Chapter 2 Data Sharing is Important
Sharing data is critical for optimizing the advancement of scientific understanding. Now that labs all over the world are producing massive amounts of data, there are many discoveries that can be made by simply re-using/re-analyzing this existing data.
The concept of data re-use is so important, that in January 2023, after years of development, the NIH released new guidance and began requiring new practices for data management and sharing. See the announcement here.
See this course about the NIH policy for more information about how to comply.
Note that many institutes and funding agencies or mechanisms have requirements about how your data can be shared. Typically, data sharing of protected data also requires Institutional Review Board (IRB) approval before the study is conducted.
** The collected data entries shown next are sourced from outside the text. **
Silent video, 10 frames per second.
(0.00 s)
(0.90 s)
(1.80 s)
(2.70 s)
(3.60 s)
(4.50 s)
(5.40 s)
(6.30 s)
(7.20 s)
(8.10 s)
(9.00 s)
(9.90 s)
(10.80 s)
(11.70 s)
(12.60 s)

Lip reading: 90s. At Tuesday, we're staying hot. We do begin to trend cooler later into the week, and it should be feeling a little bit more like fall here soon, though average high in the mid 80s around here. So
Ensure that you are following those requirements before you share your data. A later section in this course will cover data privacy.
There’s so many excellent reasons to put your data in a repository, whether or not a journal requires it:
Sharing your data…
- Makes your project more transparent and thus more likely to be trusted and cited. In fact, one study found that articles with links to the data used (in a repository) were cited more than articles without such information or other forms of data sharing (Colavizza et al. 2020).
- Helps reduce your own workload so your email inbox isn’t overloaded by requests you probably don’t have time to respond to.
- Allows others to gain even more insights from your data which shows funders that your data will be used to its maximum potential.
In summary, data sharing is the practice of making all appropriate data sources associated with a project available through systematic means. Broad data sharing is a critical step toward mitigating the reproducibility and replicability crisis. Not only that, but data sharing is economical, equitable, and frugal. New exciting findings can result from shared and reused data. Additionally, institutions and individuals with less resource availability can benefit from access to shared data.